(Collected data entries)
########################################
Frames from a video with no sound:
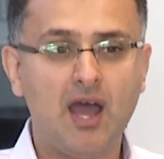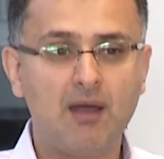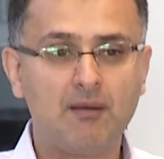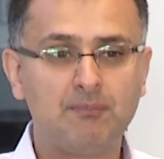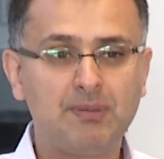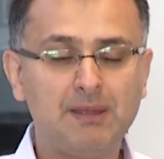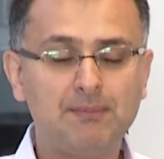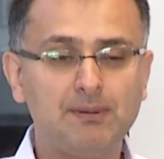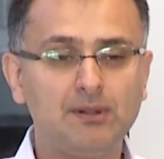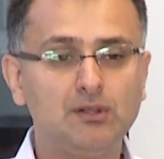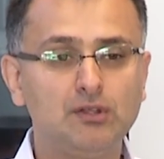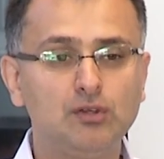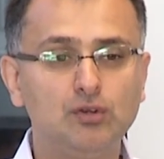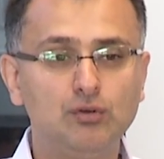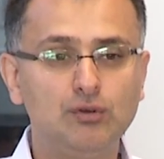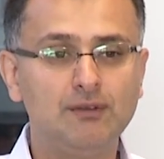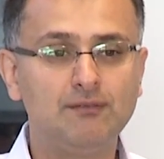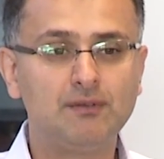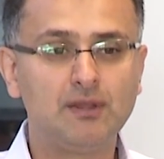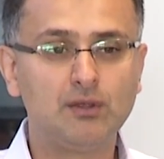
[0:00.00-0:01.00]
people
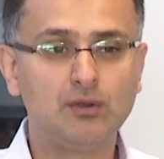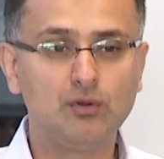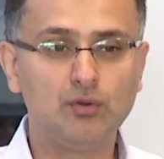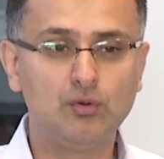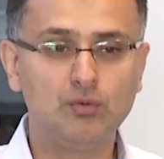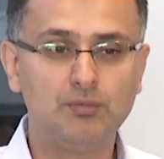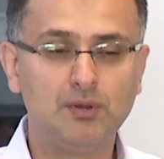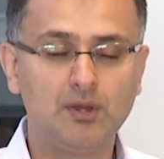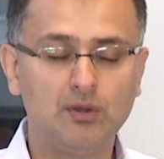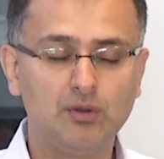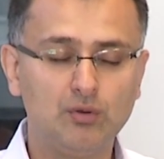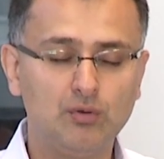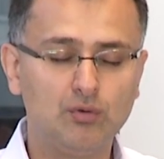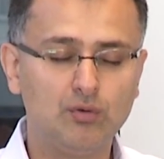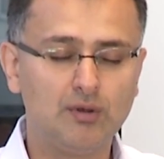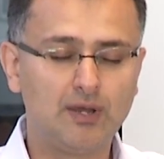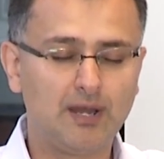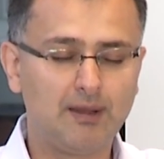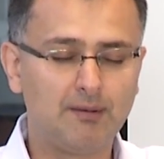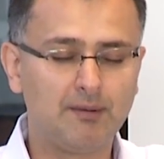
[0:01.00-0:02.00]

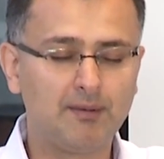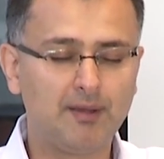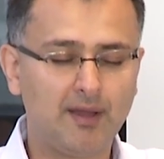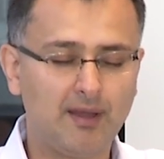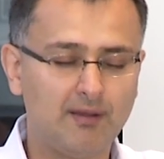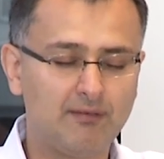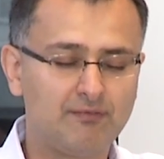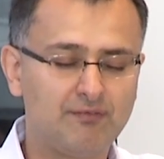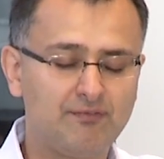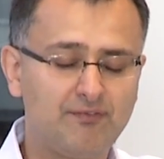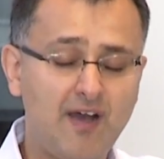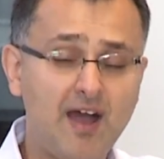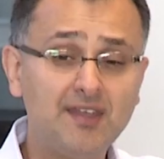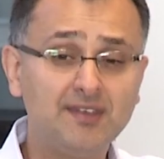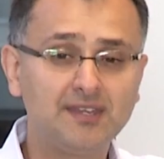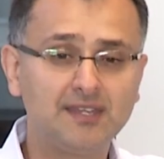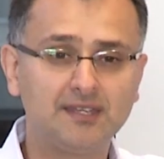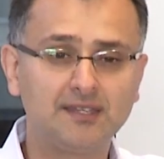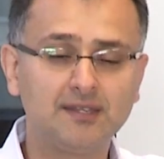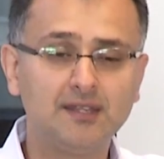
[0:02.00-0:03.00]
who
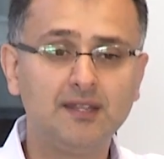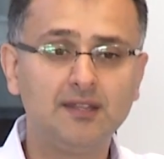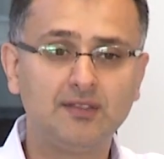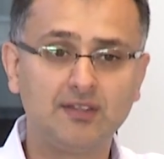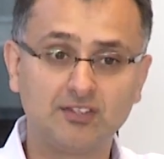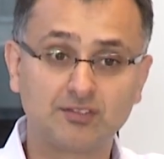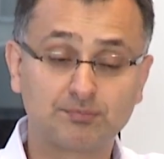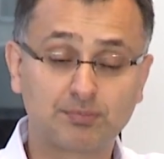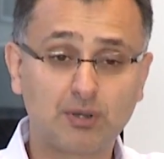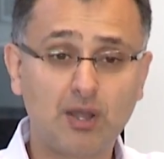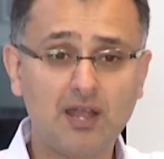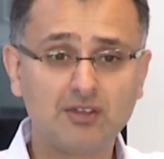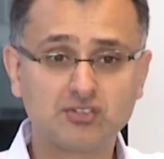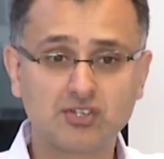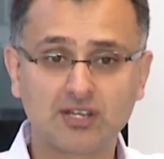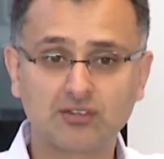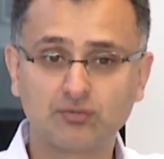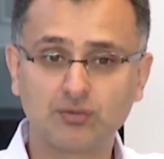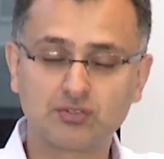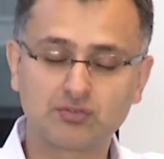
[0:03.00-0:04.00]
funded these
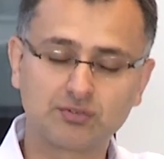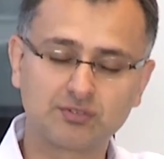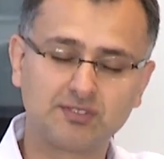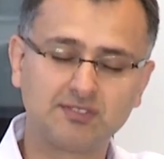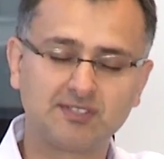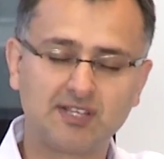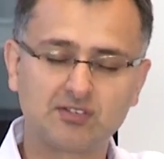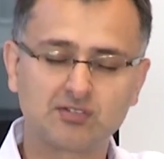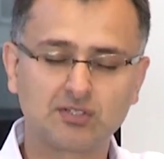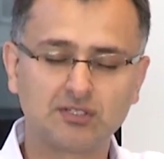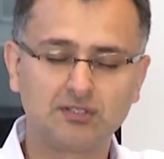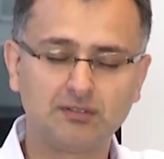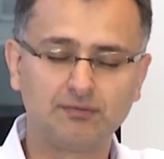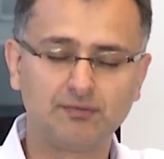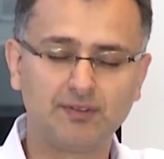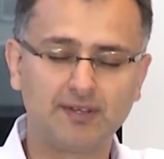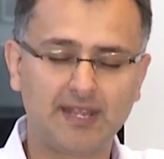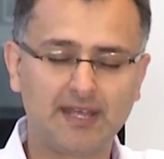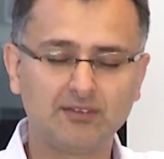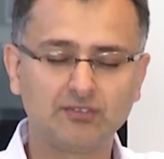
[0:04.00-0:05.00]
projects, which was essentially to
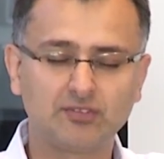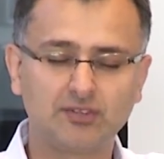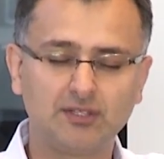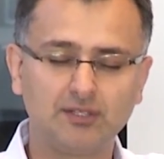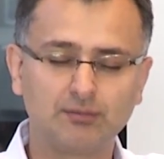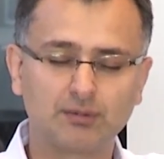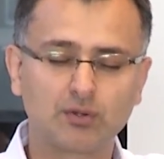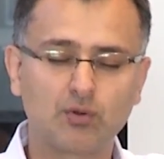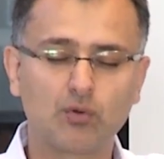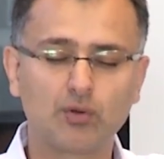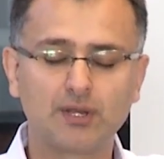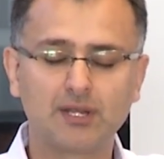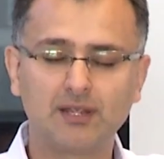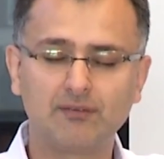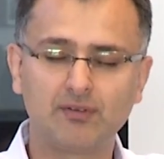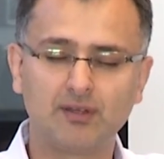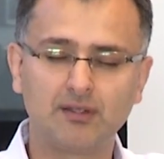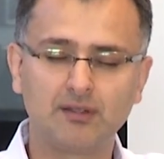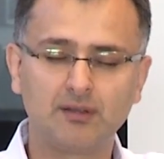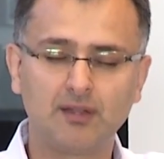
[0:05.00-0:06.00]
finance the recording
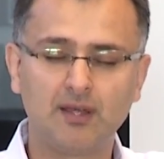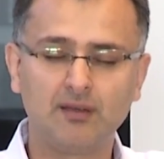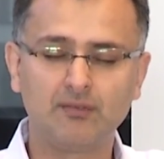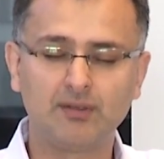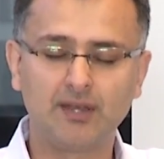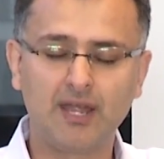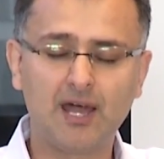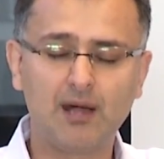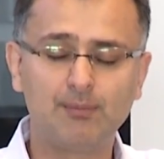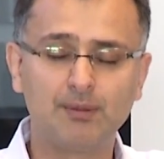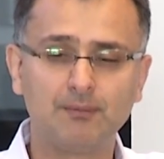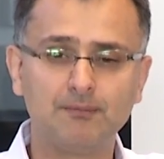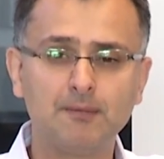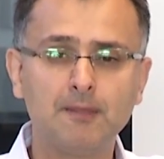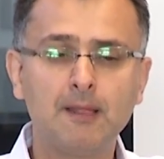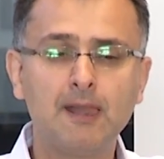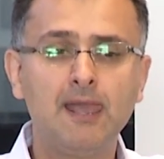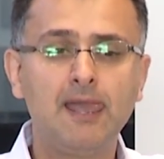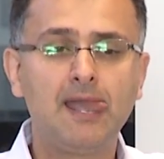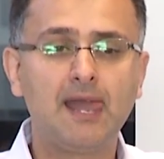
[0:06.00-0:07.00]
of an album,
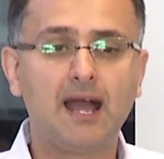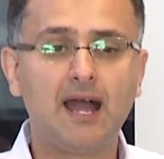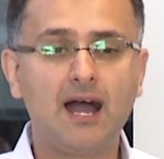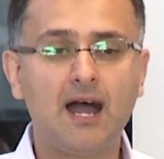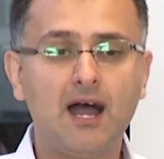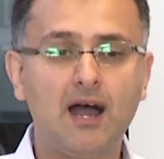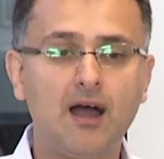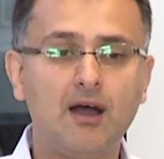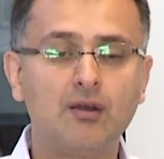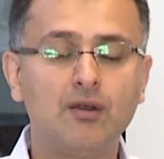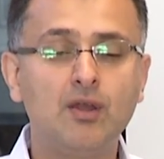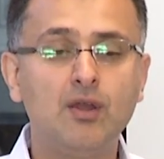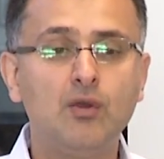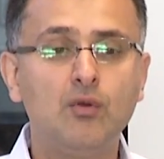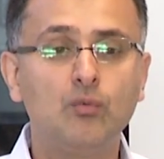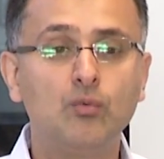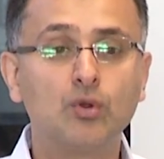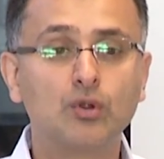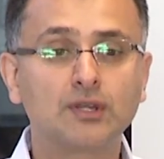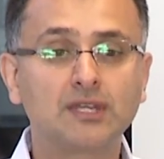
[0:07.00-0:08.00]
were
########################################
* Exercise goal
Return every line above verbatim, pictures excluded.

* Problem solution
Frames from a video with no sound:
[0:00.00-0:01.00]
people
[0:01.00-0:02.00]

[0:02.00-0:03.00]
who
[0:03.00-0:04.00]
funded these
[0:04.00-0:05.00]
projects, which was essentially to
[0:05.00-0:06.00]
finance the recording
[0:06.00-0:07.00]
of an album,
[0:07.00-0:08.00]
were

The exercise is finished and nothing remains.